- [Data section]
---------------

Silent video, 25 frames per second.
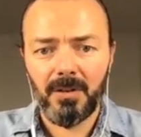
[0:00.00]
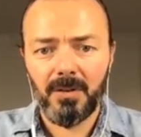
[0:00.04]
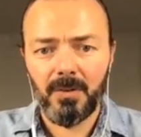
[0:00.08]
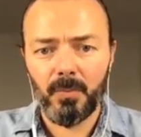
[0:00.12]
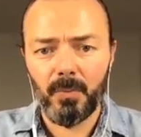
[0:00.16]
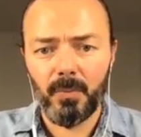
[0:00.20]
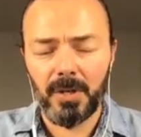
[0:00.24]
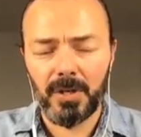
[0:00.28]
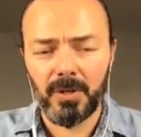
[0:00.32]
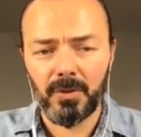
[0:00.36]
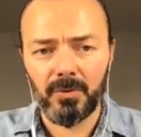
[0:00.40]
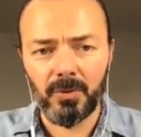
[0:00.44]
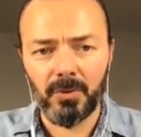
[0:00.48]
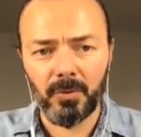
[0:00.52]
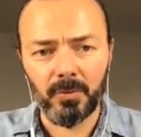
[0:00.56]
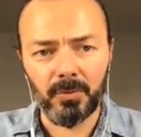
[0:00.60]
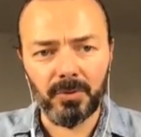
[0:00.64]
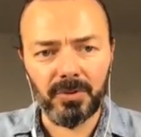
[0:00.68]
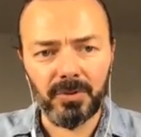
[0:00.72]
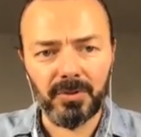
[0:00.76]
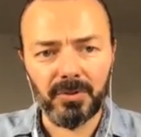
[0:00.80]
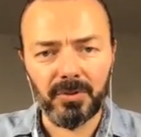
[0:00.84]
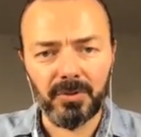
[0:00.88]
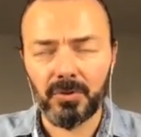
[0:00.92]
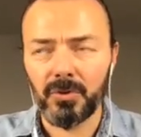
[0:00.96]
where you
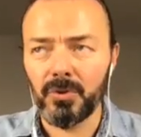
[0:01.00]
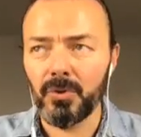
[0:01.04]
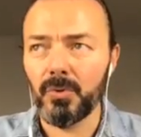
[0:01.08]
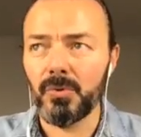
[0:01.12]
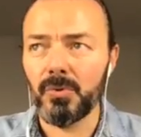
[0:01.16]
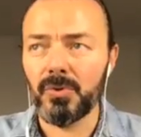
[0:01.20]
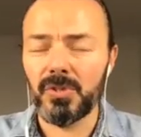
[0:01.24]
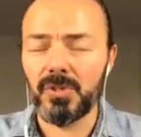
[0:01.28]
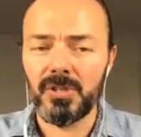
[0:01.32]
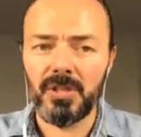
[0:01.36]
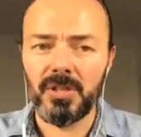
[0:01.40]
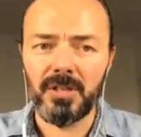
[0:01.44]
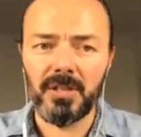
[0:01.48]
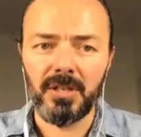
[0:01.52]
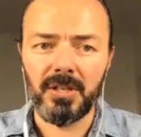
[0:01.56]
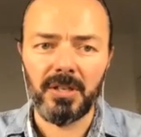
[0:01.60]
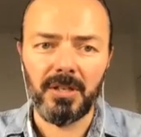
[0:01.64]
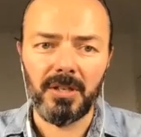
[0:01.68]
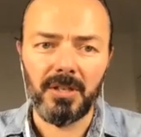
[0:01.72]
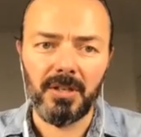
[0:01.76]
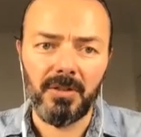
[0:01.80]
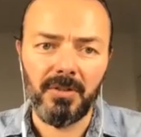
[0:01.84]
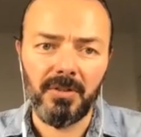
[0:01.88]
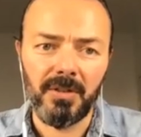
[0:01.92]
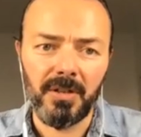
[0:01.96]
don't use
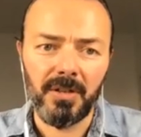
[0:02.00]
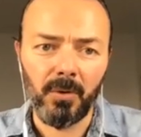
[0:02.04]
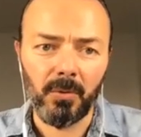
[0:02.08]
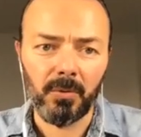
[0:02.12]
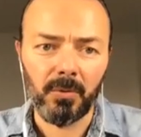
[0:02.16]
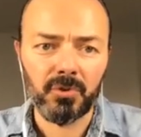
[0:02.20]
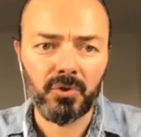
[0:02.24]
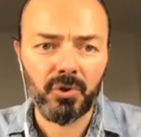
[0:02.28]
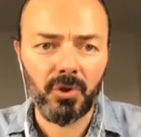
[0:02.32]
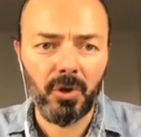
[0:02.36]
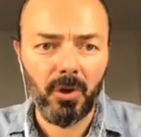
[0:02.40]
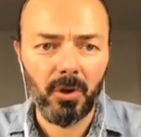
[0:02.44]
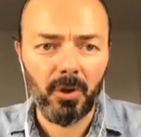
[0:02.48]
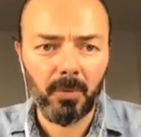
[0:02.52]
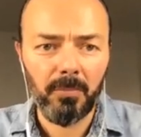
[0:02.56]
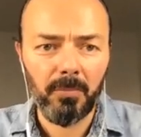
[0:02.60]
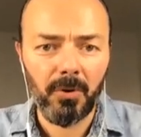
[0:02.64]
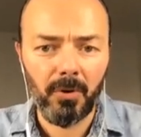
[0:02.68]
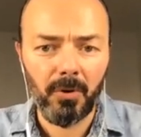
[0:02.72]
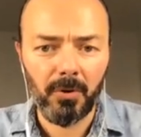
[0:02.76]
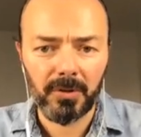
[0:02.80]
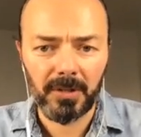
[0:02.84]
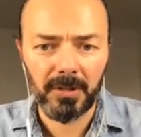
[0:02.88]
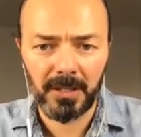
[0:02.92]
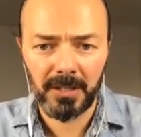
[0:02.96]
the the old
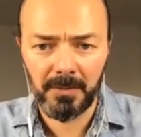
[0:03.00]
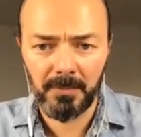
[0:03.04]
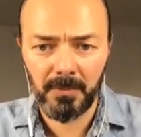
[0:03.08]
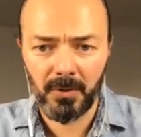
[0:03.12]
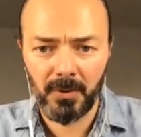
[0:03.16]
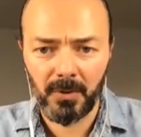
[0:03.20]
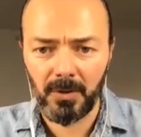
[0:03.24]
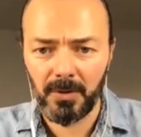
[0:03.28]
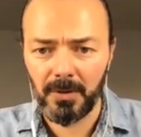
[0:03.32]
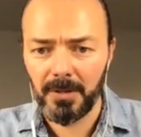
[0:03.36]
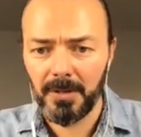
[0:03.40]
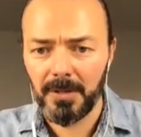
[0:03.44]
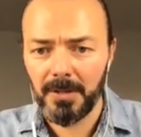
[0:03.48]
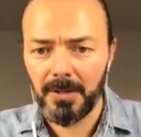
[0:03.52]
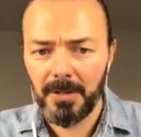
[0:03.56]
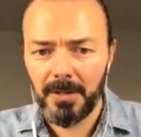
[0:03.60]
chalkboard anymore,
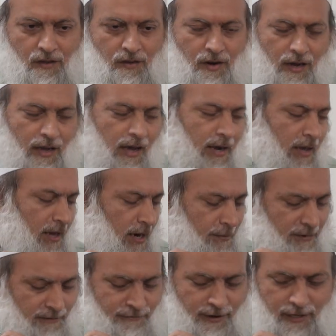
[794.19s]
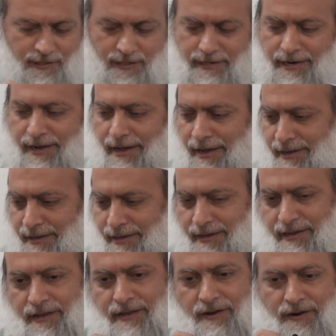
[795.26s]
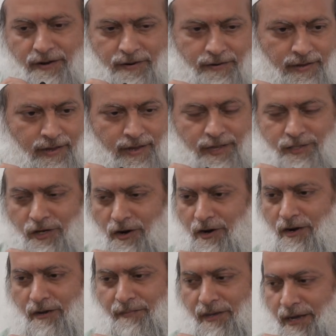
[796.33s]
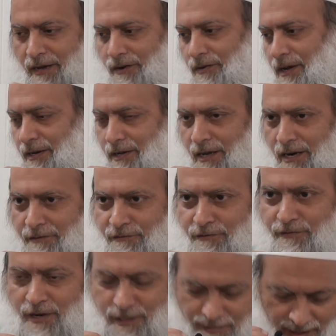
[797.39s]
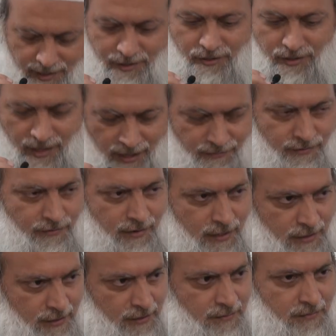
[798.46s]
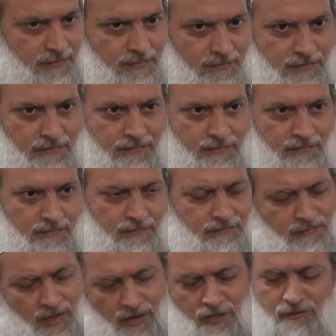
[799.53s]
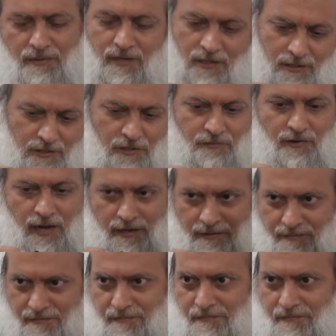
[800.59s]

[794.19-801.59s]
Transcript: And I got to get up at Fajr, you know, it's hard on me, I don't like to get up at Fajr, but I still get up at Fajr. Allah subhanahu wa ta'ala says, fine.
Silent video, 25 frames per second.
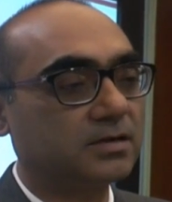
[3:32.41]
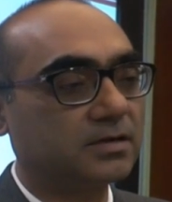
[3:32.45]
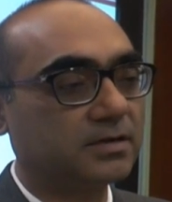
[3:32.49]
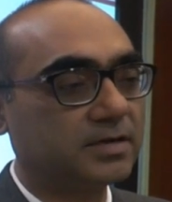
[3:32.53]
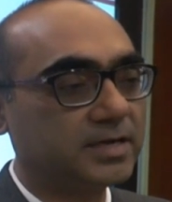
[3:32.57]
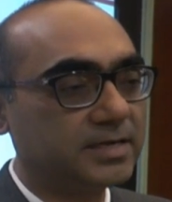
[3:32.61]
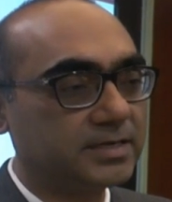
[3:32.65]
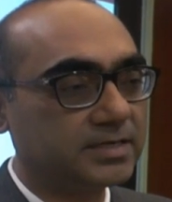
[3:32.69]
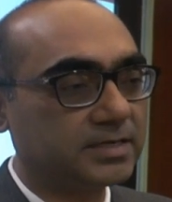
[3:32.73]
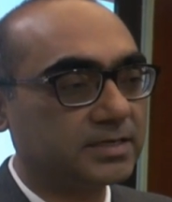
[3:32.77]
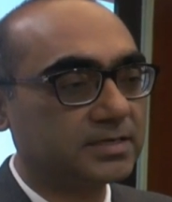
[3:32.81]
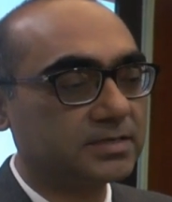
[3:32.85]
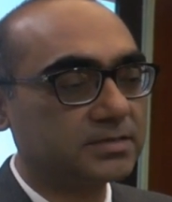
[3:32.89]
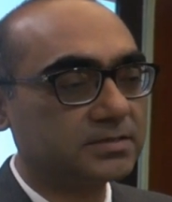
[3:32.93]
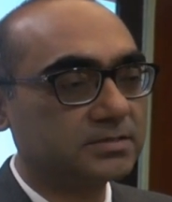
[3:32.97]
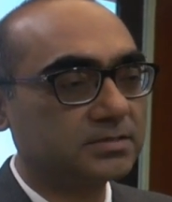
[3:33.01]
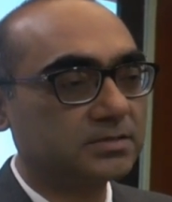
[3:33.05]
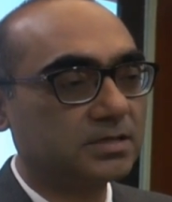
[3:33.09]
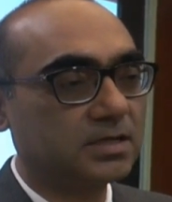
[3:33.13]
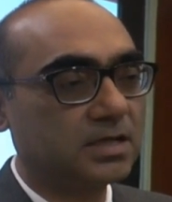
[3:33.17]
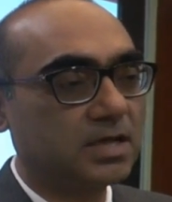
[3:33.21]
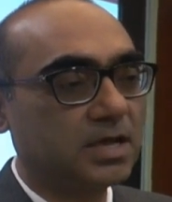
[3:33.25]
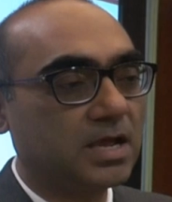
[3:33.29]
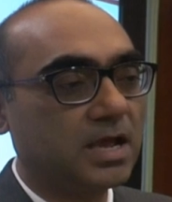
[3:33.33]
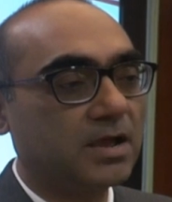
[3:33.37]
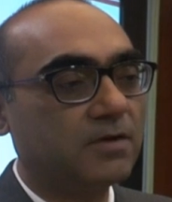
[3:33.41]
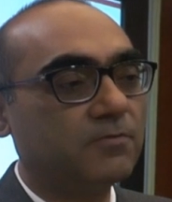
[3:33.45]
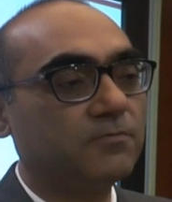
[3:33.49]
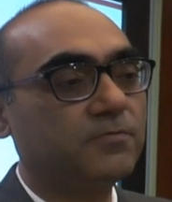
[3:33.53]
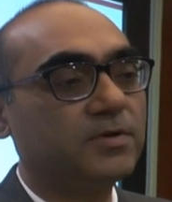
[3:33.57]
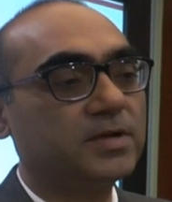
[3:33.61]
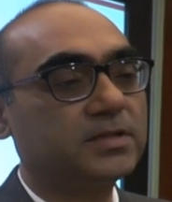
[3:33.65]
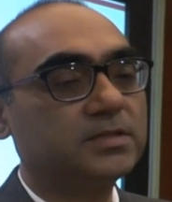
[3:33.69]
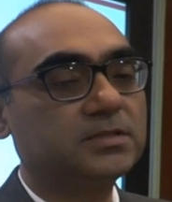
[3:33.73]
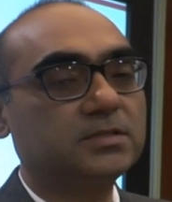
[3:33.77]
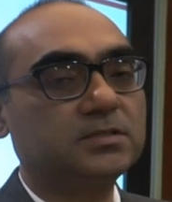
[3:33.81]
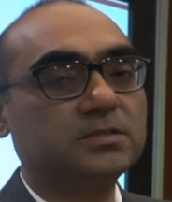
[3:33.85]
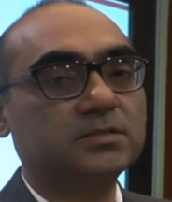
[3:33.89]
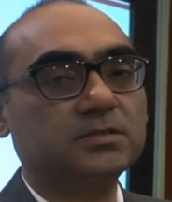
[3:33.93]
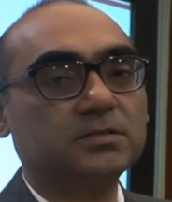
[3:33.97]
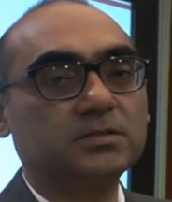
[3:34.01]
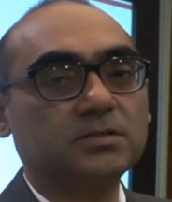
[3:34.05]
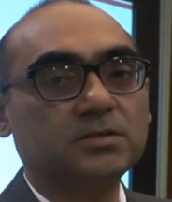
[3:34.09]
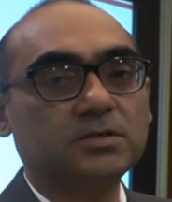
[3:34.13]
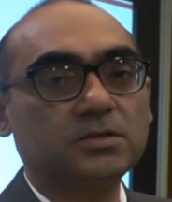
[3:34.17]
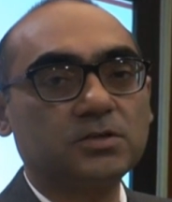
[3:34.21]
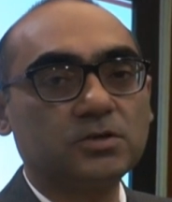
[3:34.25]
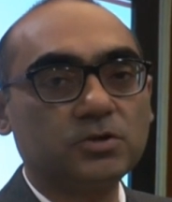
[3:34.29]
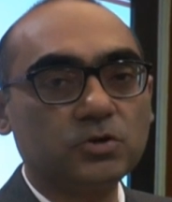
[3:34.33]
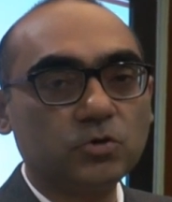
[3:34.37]
returns with
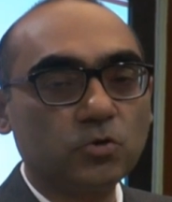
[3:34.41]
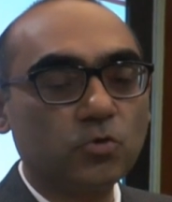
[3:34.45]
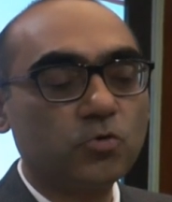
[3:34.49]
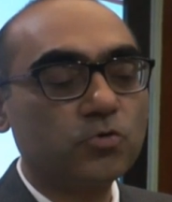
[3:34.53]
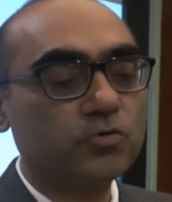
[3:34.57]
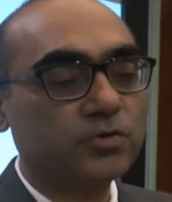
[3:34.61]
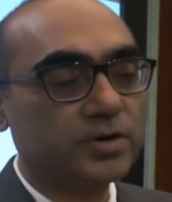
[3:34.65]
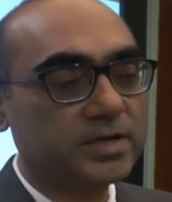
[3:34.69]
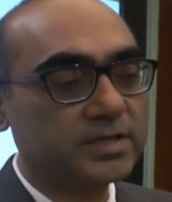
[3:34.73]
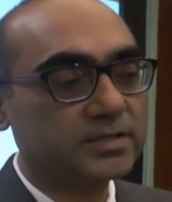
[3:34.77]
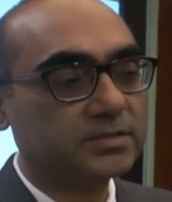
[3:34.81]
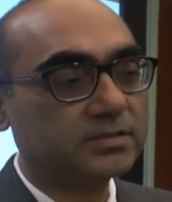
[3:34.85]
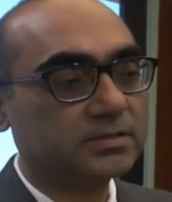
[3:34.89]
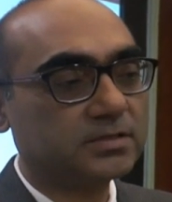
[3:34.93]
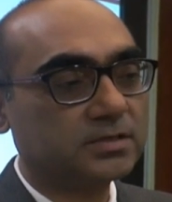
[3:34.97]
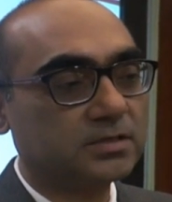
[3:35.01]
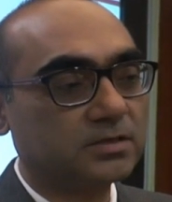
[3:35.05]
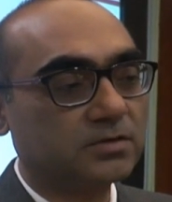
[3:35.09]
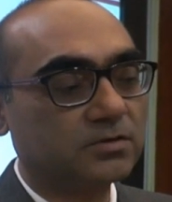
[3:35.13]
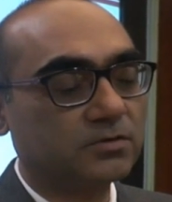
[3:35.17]
no risk,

---------------

Every word of the data should be reproduced exactly; please omit any pictures.

Silent video, 25 frames per second.
[0:00.00]
[0:00.04]
[0:00.08]
[0:00.12]
[0:00.16]
[0:00.20]
[0:00.24]
[0:00.28]
[0:00.32]
[0:00.36]
[0:00.40]
[0:00.44]
[0:00.48]
[0:00.52]
[0:00.56]
[0:00.60]
[0:00.64]
[0:00.68]
[0:00.72]
[0:00.76]
[0:00.80]
[0:00.84]
[0:00.88]
[0:00.92]
[0:00.96]
where you
[0:01.00]
[0:01.04]
[0:01.08]
[0:01.12]
[0:01.16]
[0:01.20]
[0:01.24]
[0:01.28]
[0:01.32]
[0:01.36]
[0:01.40]
[0:01.44]
[0:01.48]
[0:01.52]
[0:01.56]
[0:01.60]
[0:01.64]
[0:01.68]
[0:01.72]
[0:01.76]
[0:01.80]
[0:01.84]
[0:01.88]
[0:01.92]
[0:01.96]
don't use
[0:02.00]
[0:02.04]
[0:02.08]
[0:02.12]
[0:02.16]
[0:02.20]
[0:02.24]
[0:02.28]
[0:02.32]
[0:02.36]
[0:02.40]
[0:02.44]
[0:02.48]
[0:02.52]
[0:02.56]
[0:02.60]
[0:02.64]
[0:02.68]
[0:02.72]
[0:02.76]
[0:02.80]
[0:02.84]
[0:02.88]
[0:02.92]
[0:02.96]
the the old
[0:03.00]
[0:03.04]
[0:03.08]
[0:03.12]
[0:03.16]
[0:03.20]
[0:03.24]
[0:03.28]
[0:03.32]
[0:03.36]
[0:03.40]
[0:03.44]
[0:03.48]
[0:03.52]
[0:03.56]
[0:03.60]
chalkboard anymore,
[794.19s]
[795.26s]
[796.33s]
[797.39s]
[798.46s]
[799.53s]
[800.59s]

[794.19-801.59s]
Transcript: And I got to get up at Fajr, you know, it's hard on me, I don't like to get up at Fajr, but I still get up at Fajr. Allah subhanahu wa ta'ala says, fine.
Silent video, 25 frames per second.
[3:32.41]
[3:32.45]
[3:32.49]
[3:32.53]
[3:32.57]
[3:32.61]
[3:32.65]
[3:32.69]
[3:32.73]
[3:32.77]
[3:32.81]
[3:32.85]
[3:32.89]
[3:32.93]
[3:32.97]
[3:33.01]
[3:33.05]
[3:33.09]
[3:33.13]
[3:33.17]
[3:33.21]
[3:33.25]
[3:33.29]
[3:33.33]
[3:33.37]
[3:33.41]
[3:33.45]
[3:33.49]
[3:33.53]
[3:33.57]
[3:33.61]
[3:33.65]
[3:33.69]
[3:33.73]
[3:33.77]
[3:33.81]
[3:33.85]
[3:33.89]
[3:33.93]
[3:33.97]
[3:34.01]
[3:34.05]
[3:34.09]
[3:34.13]
[3:34.17]
[3:34.21]
[3:34.25]
[3:34.29]
[3:34.33]
[3:34.37]
returns with
[3:34.41]
[3:34.45]
[3:34.49]
[3:34.53]
[3:34.57]
[3:34.61]
[3:34.65]
[3:34.69]
[3:34.73]
[3:34.77]
[3:34.81]
[3:34.85]
[3:34.89]
[3:34.93]
[3:34.97]
[3:35.01]
[3:35.05]
[3:35.09]
[3:35.13]
[3:35.17]
no risk,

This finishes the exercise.